Retirement accounts and insurance coverage are, without doubt, the two biggest categories of benefits job seekers are looking for. They also tend to be the most expensive. Small business owners who assess these two major categories may decide they’re financially out of reach — or all they can handle. Maybe so, but they should not stop looking for ways to provide benefits that will attract new employees.

Certain of the “smaller” benefits listed below might actually be deal-makers or deal-breakers for some of your best candidates. After all, the hiring landscape has changed dramatically since March 2020. What was once seen as a nice perk might now be the highest-priority item for an applicant. It pays to ask and to have some other benefit options available.

Paid Time Off

Who doesn’t enjoy a day off with pay? While paid time off will obviously cost your business money, it won’t put nearly the dent in your budget as retirement and insurance plans.
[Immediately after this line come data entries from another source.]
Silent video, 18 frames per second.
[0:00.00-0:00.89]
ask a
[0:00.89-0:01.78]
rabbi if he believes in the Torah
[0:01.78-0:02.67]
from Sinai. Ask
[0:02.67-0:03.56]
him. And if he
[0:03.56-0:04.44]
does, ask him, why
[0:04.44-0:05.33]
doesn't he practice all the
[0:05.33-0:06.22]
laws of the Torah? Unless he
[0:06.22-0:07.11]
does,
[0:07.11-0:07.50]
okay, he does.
Common forms of PTO include paid holidays, vacation days, sick time, and personal days.

Some small businesses will use additional time off as an incentive for exceptional job performance. The key is to come up with a combination that keeps your business at least on the same level as your competitors. Ideally, you might use this category creatively to put your business at the head of the pack.
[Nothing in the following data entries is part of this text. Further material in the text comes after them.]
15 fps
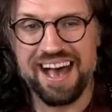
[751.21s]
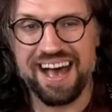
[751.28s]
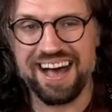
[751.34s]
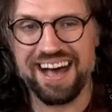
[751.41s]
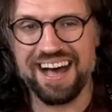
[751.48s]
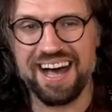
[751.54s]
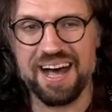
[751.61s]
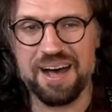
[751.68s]

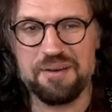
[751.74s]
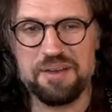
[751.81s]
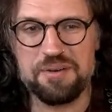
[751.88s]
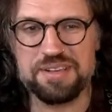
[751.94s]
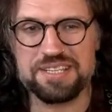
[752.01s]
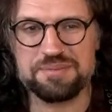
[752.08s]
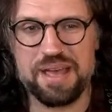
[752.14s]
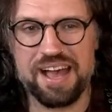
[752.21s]
Uh, who
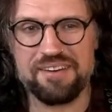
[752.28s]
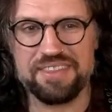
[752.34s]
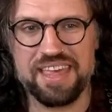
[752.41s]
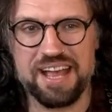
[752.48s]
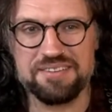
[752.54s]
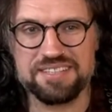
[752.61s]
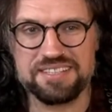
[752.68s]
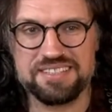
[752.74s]
else do we have in
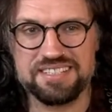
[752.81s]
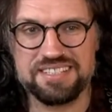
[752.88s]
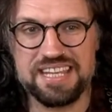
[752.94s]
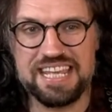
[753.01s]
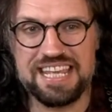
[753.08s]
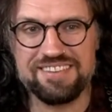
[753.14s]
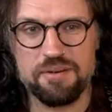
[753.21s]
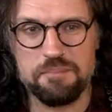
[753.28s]
the house?
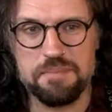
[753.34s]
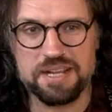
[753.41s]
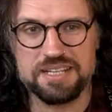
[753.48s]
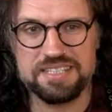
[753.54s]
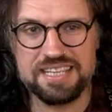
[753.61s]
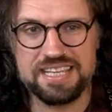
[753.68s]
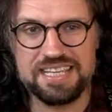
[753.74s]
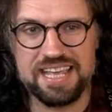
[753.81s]
Steve
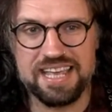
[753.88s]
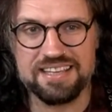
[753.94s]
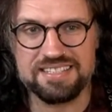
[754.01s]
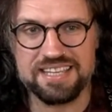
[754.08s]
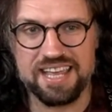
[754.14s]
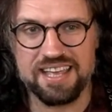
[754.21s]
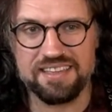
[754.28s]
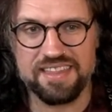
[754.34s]
McD
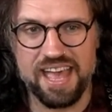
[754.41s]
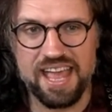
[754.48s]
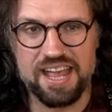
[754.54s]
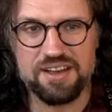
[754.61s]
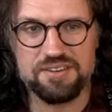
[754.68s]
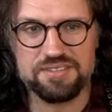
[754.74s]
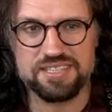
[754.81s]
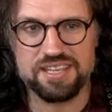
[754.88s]
is in the
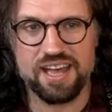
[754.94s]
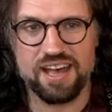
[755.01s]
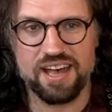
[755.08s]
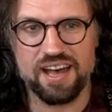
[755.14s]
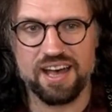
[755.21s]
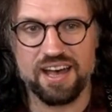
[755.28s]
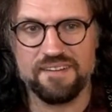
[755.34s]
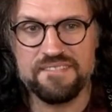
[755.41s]
house.
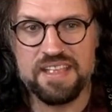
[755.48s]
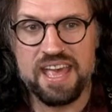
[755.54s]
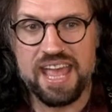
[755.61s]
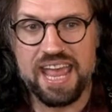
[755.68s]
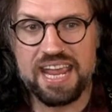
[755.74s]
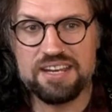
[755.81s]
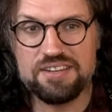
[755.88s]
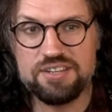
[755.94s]
Uh,
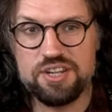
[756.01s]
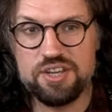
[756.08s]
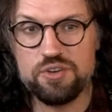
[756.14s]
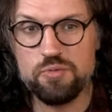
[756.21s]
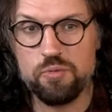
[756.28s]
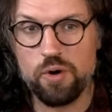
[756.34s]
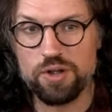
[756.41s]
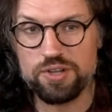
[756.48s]
a
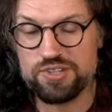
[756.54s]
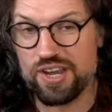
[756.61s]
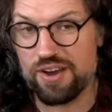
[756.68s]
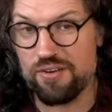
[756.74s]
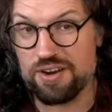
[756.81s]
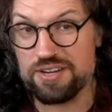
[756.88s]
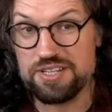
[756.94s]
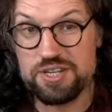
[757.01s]
new
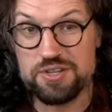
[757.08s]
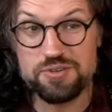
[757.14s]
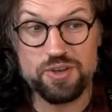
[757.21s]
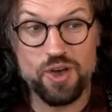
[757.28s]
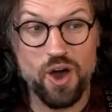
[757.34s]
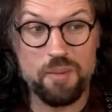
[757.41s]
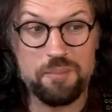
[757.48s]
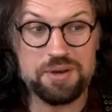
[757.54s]
watcher, or a new
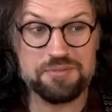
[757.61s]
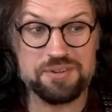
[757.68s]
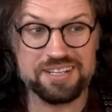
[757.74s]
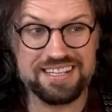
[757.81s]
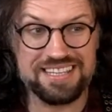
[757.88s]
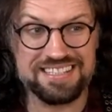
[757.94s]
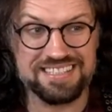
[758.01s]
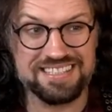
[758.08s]
commenter, at
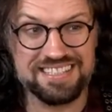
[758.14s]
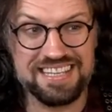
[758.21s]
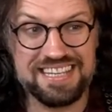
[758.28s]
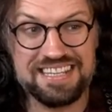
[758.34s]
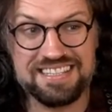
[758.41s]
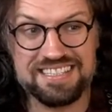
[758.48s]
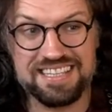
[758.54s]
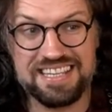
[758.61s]
least
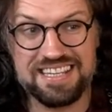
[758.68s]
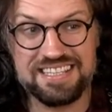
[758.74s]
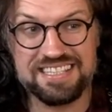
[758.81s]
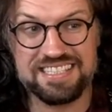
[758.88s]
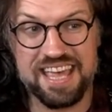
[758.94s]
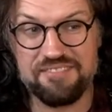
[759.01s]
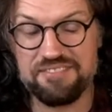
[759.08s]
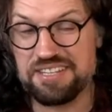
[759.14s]
D C
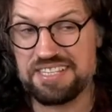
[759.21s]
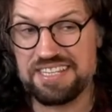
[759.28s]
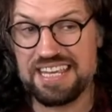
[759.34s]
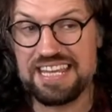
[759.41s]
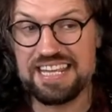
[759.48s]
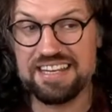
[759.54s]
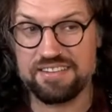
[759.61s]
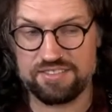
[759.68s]

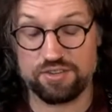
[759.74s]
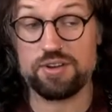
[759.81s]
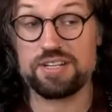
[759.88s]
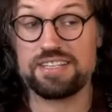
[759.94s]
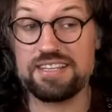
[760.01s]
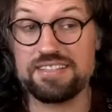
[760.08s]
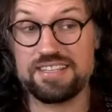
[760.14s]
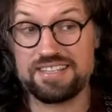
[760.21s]
seventeen,
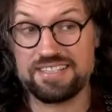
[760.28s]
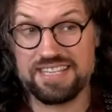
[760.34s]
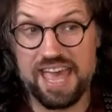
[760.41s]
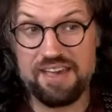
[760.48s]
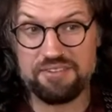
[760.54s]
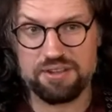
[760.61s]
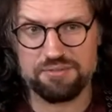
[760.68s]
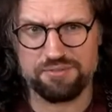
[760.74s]
sorry, D C
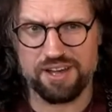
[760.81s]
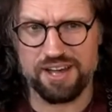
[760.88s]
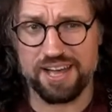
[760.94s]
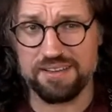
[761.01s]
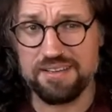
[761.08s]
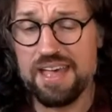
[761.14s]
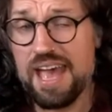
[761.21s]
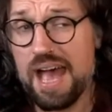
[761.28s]
seven if
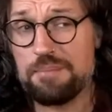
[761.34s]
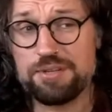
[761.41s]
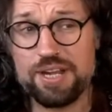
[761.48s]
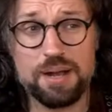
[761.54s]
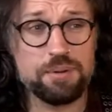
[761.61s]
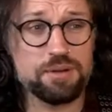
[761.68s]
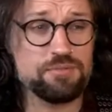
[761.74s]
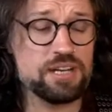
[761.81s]
I. I'm
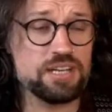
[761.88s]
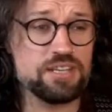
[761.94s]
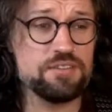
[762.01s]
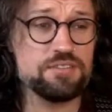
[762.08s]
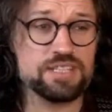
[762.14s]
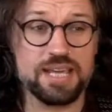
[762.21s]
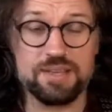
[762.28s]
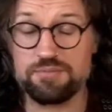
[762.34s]
terrible at reading
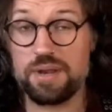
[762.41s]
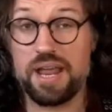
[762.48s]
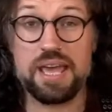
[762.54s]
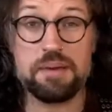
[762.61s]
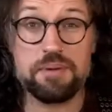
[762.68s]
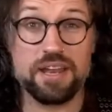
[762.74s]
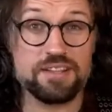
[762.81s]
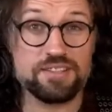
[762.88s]
usernames. But
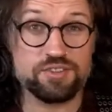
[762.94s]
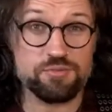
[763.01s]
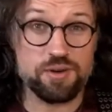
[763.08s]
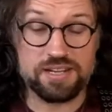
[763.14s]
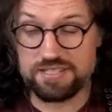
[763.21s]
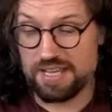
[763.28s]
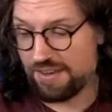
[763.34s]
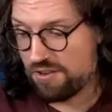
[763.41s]
hey, man, it's
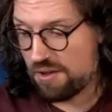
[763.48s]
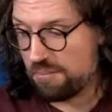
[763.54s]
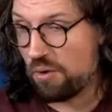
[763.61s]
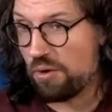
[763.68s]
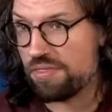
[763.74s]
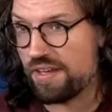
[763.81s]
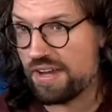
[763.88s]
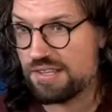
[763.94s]
great to have you on
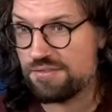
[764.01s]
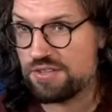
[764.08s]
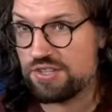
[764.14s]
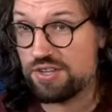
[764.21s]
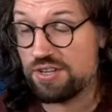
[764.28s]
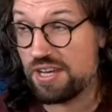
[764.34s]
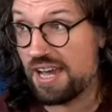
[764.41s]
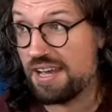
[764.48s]
board. Thanks for
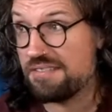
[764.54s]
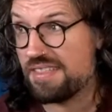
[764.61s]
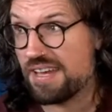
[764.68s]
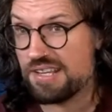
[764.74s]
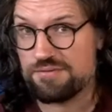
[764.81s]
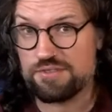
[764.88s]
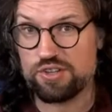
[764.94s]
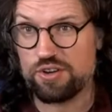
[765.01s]
tuning in.
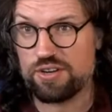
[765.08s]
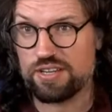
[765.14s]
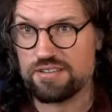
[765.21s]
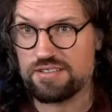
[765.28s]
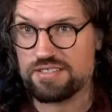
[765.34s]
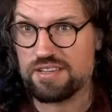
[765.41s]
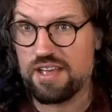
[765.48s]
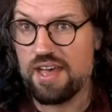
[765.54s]
Thanks for joining
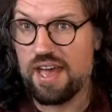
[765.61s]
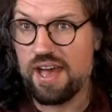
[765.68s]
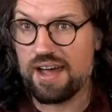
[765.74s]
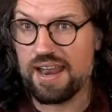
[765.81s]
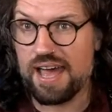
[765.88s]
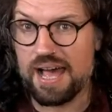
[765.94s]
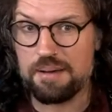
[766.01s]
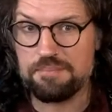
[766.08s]
us.
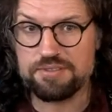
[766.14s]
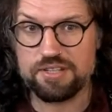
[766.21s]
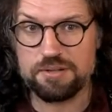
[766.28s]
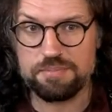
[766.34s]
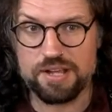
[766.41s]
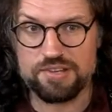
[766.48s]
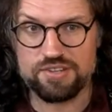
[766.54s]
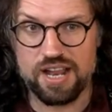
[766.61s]
An
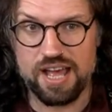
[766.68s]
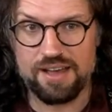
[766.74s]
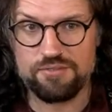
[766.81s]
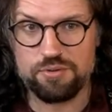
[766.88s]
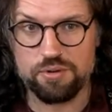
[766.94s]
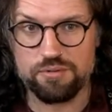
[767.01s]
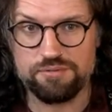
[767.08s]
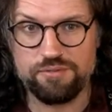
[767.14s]
absolute pleasure to
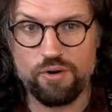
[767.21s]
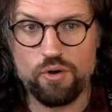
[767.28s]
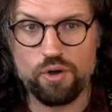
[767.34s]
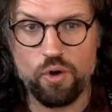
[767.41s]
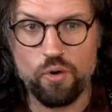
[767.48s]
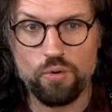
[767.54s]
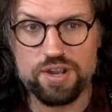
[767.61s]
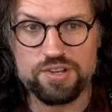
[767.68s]
have you on.
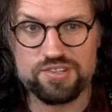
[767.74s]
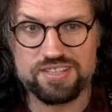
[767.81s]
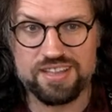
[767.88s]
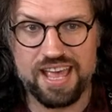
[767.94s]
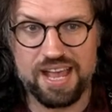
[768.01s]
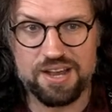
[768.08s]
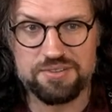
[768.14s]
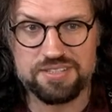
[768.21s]
Fog Hornish is
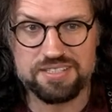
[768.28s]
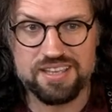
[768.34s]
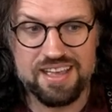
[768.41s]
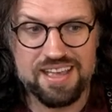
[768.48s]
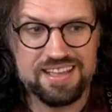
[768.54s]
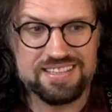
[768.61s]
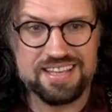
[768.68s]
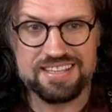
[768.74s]
in the house.
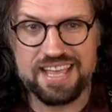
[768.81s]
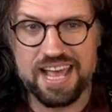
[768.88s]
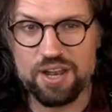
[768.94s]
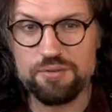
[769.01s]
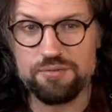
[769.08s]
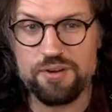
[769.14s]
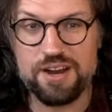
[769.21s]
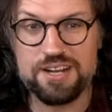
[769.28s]
Says,
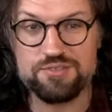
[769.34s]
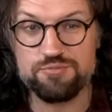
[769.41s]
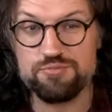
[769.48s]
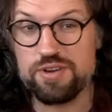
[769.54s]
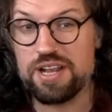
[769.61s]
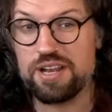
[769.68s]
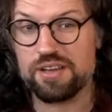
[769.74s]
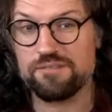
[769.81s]
hello, friends.
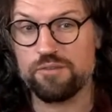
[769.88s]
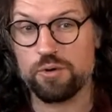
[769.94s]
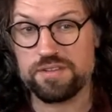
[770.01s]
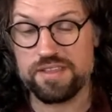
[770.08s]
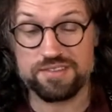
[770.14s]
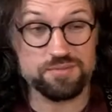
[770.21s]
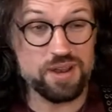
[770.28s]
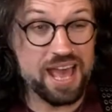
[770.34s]
Really looking forward
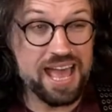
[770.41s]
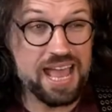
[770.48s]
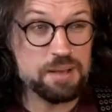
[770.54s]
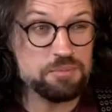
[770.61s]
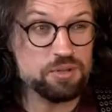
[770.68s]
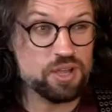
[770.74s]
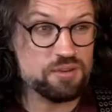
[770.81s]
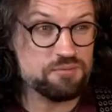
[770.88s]
to this one. I
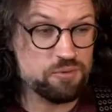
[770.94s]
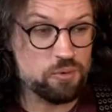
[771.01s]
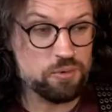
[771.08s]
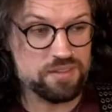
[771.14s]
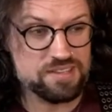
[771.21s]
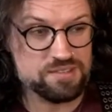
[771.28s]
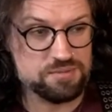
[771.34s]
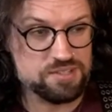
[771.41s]
am looking
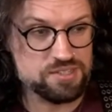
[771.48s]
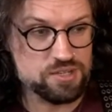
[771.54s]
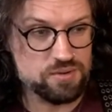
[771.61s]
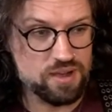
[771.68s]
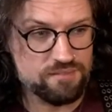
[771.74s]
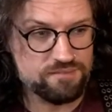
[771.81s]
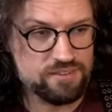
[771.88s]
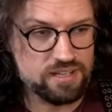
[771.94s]
forward to this one,
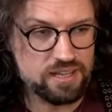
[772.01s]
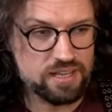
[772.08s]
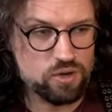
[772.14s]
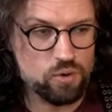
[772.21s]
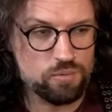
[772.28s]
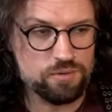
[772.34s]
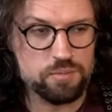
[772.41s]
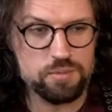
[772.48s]
too. I feel like
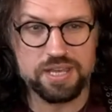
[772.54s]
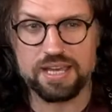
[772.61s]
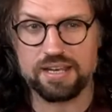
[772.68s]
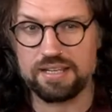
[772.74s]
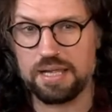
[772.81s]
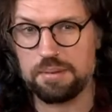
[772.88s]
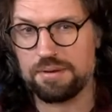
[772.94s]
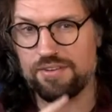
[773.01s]
hopefully we can
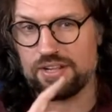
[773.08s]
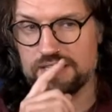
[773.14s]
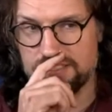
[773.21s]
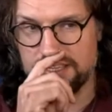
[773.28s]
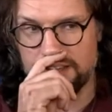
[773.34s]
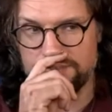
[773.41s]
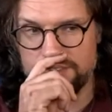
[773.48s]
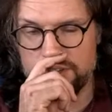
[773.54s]
get a little bit of
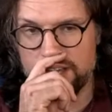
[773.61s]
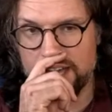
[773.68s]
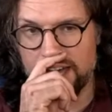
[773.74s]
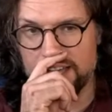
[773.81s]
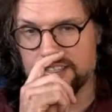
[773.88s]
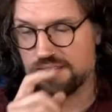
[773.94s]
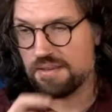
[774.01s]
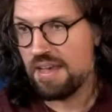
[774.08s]
insight for you
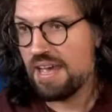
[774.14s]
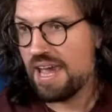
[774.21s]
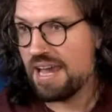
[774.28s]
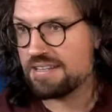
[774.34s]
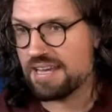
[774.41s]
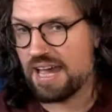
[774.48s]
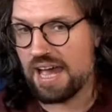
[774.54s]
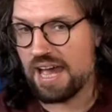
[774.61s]
guys
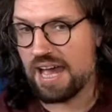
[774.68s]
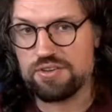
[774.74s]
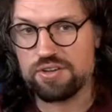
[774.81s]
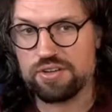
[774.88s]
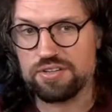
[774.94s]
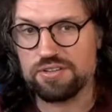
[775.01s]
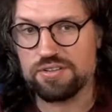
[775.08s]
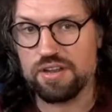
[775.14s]
into how
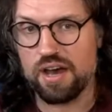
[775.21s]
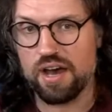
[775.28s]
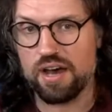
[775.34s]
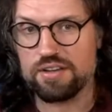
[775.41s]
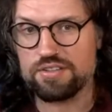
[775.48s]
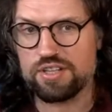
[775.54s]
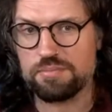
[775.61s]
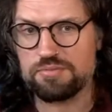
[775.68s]
you can
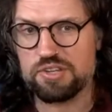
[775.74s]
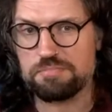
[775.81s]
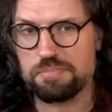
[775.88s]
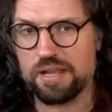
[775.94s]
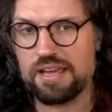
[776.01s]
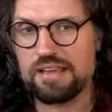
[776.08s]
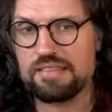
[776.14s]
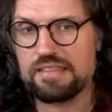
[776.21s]
uh, stop
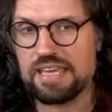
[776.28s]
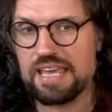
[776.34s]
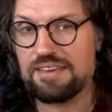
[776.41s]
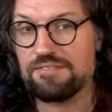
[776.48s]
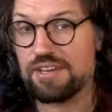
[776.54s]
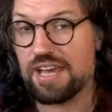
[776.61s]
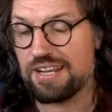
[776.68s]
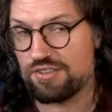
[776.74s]
just playing the
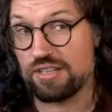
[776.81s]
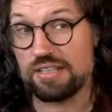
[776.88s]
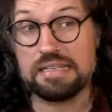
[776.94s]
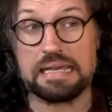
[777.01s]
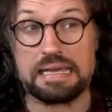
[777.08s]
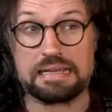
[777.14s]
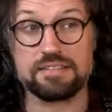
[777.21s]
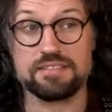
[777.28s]
E V H
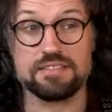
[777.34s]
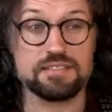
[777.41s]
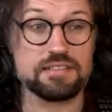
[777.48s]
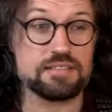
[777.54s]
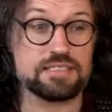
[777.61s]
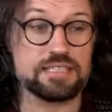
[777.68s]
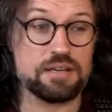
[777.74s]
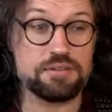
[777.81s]
licks and
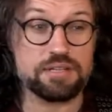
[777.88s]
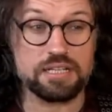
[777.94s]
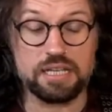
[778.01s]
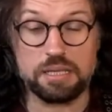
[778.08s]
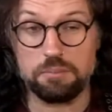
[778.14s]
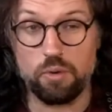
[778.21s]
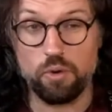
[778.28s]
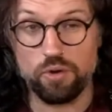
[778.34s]
start sounding a
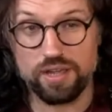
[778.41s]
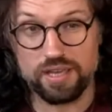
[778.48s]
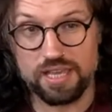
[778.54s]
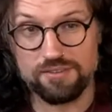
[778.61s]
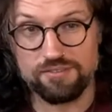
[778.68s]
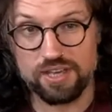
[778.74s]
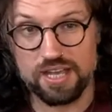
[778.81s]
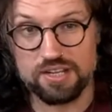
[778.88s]
little more
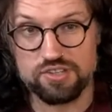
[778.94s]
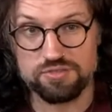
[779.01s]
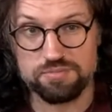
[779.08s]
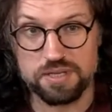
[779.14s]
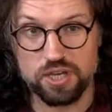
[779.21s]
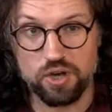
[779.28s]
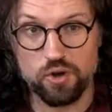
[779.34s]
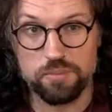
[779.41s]
like E V H
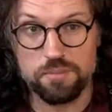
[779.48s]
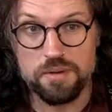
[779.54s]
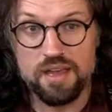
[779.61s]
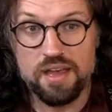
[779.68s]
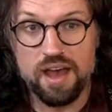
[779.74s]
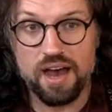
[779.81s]
as we go.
Tuition Assistance and Mentorship

Depending on the type of business you operate, offering some form of tuition assistance and/or help to obtain certifications can be a big draw. Investing in your employees in this way can lead to loyal workers who choose to keep growing with your company. It also benefits your business to have well-trained staff! 
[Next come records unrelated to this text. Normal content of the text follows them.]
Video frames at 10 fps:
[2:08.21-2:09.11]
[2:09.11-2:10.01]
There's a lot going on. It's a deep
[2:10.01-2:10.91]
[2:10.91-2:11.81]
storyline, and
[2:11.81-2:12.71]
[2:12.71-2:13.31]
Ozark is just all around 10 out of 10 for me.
Many businesses also offer low-risk internships or modest stipends to attract promising job applicants looking to break into their field. The time you spend mentoring these young aspirers could pay itself back in a — now qualified and experienced — full-time hire.

Work-From-Home Options

Assuming you have reliable employees, the ability to work from home (WFH) is low cost and adds much to work-life balance. Whether you decide to offer fully remote positions or in-office/WFH hybrid roles, this benefit has become a crowd favorite. Working from home offers the ability for employees to control their commute, schedule a needed repair, or put the kids on the bus. 

The landscape of work has likely been forever impacted by the Covid-19 pandemic. That means failing to offer any WFH options could be well a sticking point for new hires. It could also potentially affect the retention of current employees. 

Flexible Hours

Offering flexible hours is an inexpensive way to help your employees better achieve a healthy work-life balance. Some employees like to come in early. Others are better prepared to work hard when they can roll in at 10 a.m. Offering flexible hours or early-out Fridays can sway a qualified job seeker even if the salary you’re offering is lower than what they can make elsewhere. 

Benefits that recognize people have commitments other than work don’t have to cost your business much — if anything. Yet they go a long way toward helping employees create a career and lifestyle they will stick with.

When it comes to deciding which benefits you will offer, you’ll need to keep an eye on multiple criteria. Cost is a big one, for sure. Just be sure to include what your employees say they find most motivating and what job applicants can get elsewhere. You might be pleasantly surprised to find that some of the biggest draws don’t cost nearly as much as you first thought.